Неужели не содрогнулось твоё сердце, не заскрипели нервы — ведь они у тебя ещё были? Добровольно отказаться от лучшего, что подарили тебе природа, и стать античеловеком, чудовищем — неужели ты пошёл на это без душевной борьбы, без раздумий? Так с ходу и поверил: немецкие мальчики и девочки хорошие, а русские, советские, — плохие, настолько плохие, что их надо, не раздумывая, убивать? Не приходила в голову мысль о возмездии, о том, что тебя и твою страну Гитлер и его компания толкают к пропасти? Фюрер, Геринг, Геббельс — аморальные люди, казались тебе идеальными представителями высшей арийской расы?
Наступило прозрение в херсонесских траншеях или нет? Пожалуй, наступило. Наверно, сейчас твердишь про себя с надеждой, как молитву:
«Гитлеры приходят и уходят, а народ германский, а государство германское — остаются. Поскорее бы эти русские, советские доконали фашистскую сволочь и отпустили меня домой, к жене и детям, я буду честно трудиться на своей земле, никаких войн, прощай оружие. Аминь».
Фашисты бросили Тельмана в тюрьму в 1933 году, как только пришли к власти. Ходят слухи, что он жив. Конечно, фашисты на свободу его не выпустят, замучают. Но останутся его соратники, единомышленники, всех замучить эти изверги не смогут, останутся миллионы немцев, которые скоро поймут, что людей без сердца и нервов не должно быть и не будет на Земле.
Идут, колонна за колонной, думают свою главную думу — о завтрашнем дне, о новой Германии… Посмотрим, до чего додумаются.
При свете дня я вволю нагляделась на Крымские горы. Какая радуга: на голубом фоне в лучах солнца сияют вершины Аи-Петри и Роман-Коша, покрытые снегами, под ними — изумрудная зелень высокогорных лугов, ещё ниже — жёлтые клубы кизила, тёмные крымские сосны и — море. А вдали — тяжёлая, таинственная, тёмно-синяя громада, увенчанная, как тюрбаном, багряным облаком.
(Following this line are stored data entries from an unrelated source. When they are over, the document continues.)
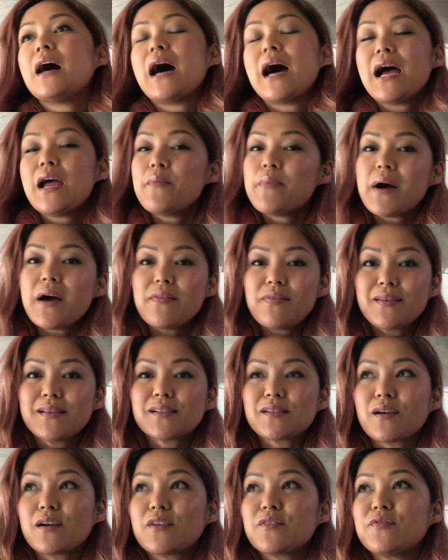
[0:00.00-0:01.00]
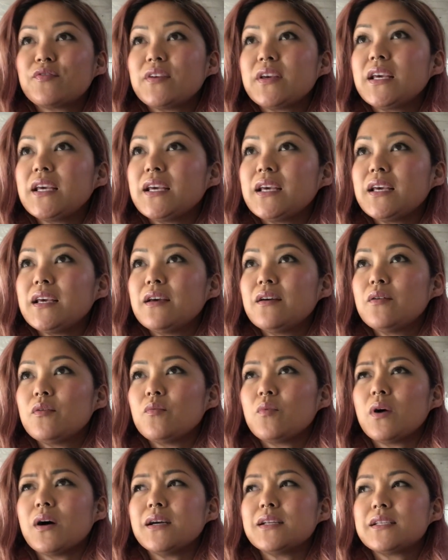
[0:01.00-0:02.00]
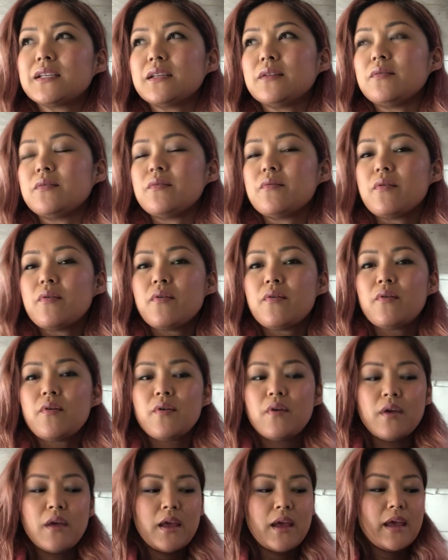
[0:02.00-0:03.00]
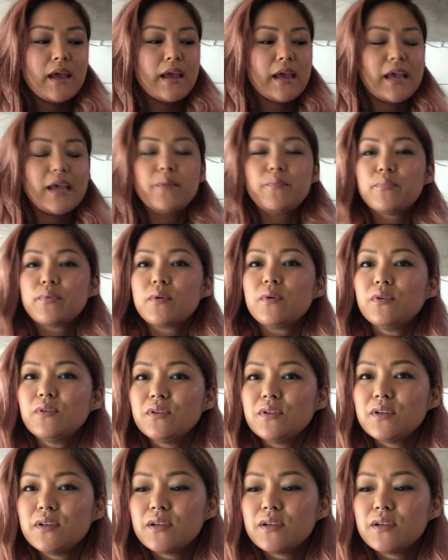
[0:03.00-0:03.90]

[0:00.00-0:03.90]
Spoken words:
I bought this RV, in April?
— То Чатыр-Даг был, — прошептала я, глянув на карту.
Ялта. Город сильно разрушен, но каким-то чудом некоторые здания сохранились. В маленькой гавани теснятся сейнеры, катера. На узких улицах, сбегающих с — гор, жители расчищают завалы. Спрашиваю у пожилой женщины, где находится нужный мне госпиталь.
— В Ливадии, в бывшем царском дворце, — ответила она. — Три километра придётся пройти пешком. Впервые у нас?
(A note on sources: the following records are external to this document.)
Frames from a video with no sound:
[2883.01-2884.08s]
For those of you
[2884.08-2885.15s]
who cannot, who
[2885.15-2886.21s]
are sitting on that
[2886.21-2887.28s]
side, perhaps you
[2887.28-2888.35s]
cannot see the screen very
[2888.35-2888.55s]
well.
— Да. Только пролетала над городом, ночью.
— Ведьма? — улыбнулась женщина.
— Ага. Хорошо, что хоть эти дома сохранились.
— Немцы всё заминировали, но взорвать не успели. Спасибо лесным матросам, партизанам. Если бы не они, остались бы от Ялты одни камешки. Свалились, как снег на голову, с гор, немцы и драпанули…
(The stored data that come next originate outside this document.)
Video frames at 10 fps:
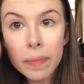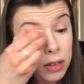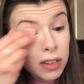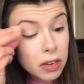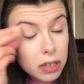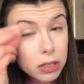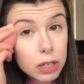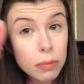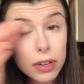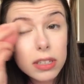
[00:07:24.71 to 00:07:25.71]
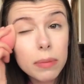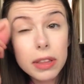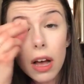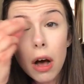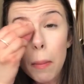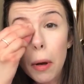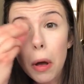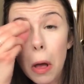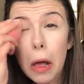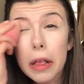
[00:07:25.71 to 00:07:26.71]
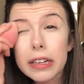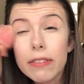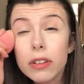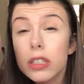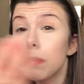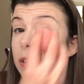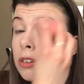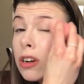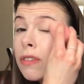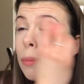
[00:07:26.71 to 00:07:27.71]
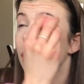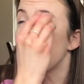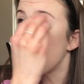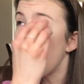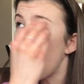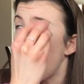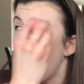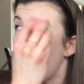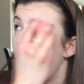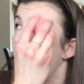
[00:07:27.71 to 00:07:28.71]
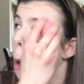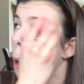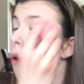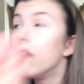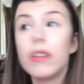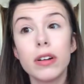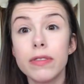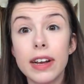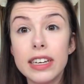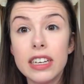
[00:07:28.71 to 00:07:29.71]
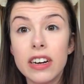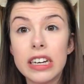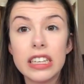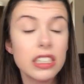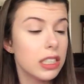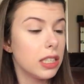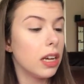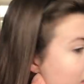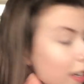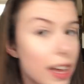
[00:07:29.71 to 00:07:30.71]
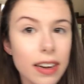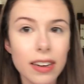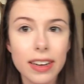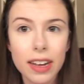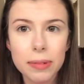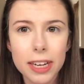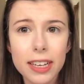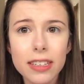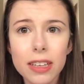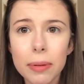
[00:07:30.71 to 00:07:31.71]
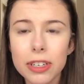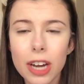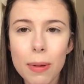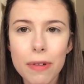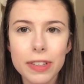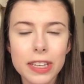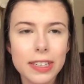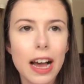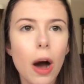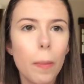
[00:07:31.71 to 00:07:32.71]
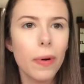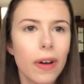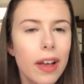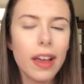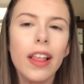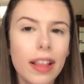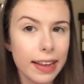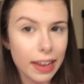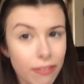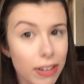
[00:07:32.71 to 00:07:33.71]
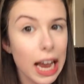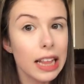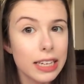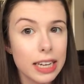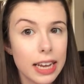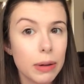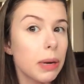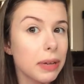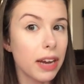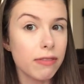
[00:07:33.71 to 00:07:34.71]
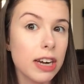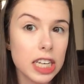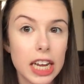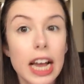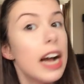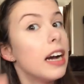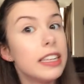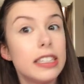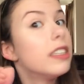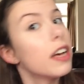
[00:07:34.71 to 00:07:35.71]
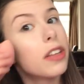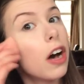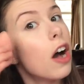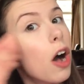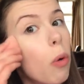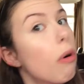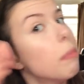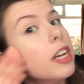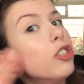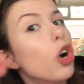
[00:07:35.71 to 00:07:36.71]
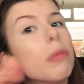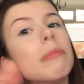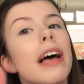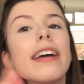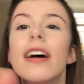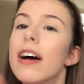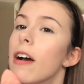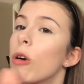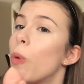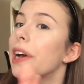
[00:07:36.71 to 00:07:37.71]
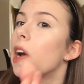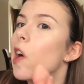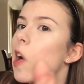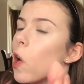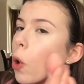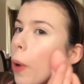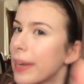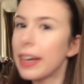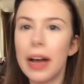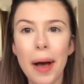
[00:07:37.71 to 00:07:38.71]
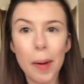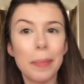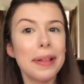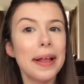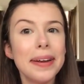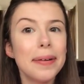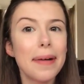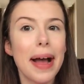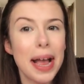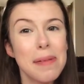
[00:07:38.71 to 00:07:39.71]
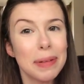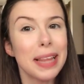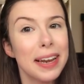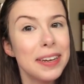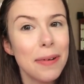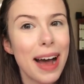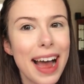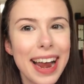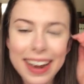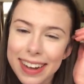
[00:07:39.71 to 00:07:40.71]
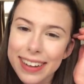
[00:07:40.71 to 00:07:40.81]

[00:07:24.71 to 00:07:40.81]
And then I just bring some of that up. It's left on the sponge over my very veiny eyelids. Again, like, I'm taking so much time over this now, but like in reality, when I'm getting ready, this is another one minute job. I'm like, quick, quick, blend away, blend away.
Любуясь морем, иду вдоль берега. Бот и Ливадия, бывшее царское поместье, огромный белокаменный дворец с колоннами. Лейлу мне искать не пришлось: я увидела её и Ахмета на берегу, они стояли рядом, позируя моряку с фотоаппаратом. Оба — в больничной одежде. Заметив меня, она, слегка прихрамывая, кинулась навстречу. Пока обнимались, целовались, я успела сказать главное: прилетела за тобой, послезавтра полк отправляют в Белоруссию. А она твердила, как заведённая:
— Я так и знала! Я так и знала!..
Фотограф кружил вокруг нас, как коршун, и щёлкал аппаратом. Подошёл, приложил руку к груди:
— Саша, корреспондент газеты «Красный флот». — Вскинул мой рюкзак, набитый гостинцами, на плечо. — Куда прикажете? Можете называть меня: мой мичман.
Я вопросительно посмотрела на Лейлу.
— Иди к главном врачу, — озабоченно сказала она. — Не будем терять времени. Он меня не отпускает!
— Правильно делает, — заявил Ахмет, крепко пожимая мне руку.
— Так, всё ясно, заговор, — рассмеялась я. — Ты опять ранен? Третий раз, если не ошибаюсь?
— Ошибаешься, — сказала Лейла. — Пятый. Вынужденная посадка, сломал три ребра.
— Пустяки, — Ахмет махнул рукой. — Мы тебя тут подождём. Кабинет главного на первом этаже.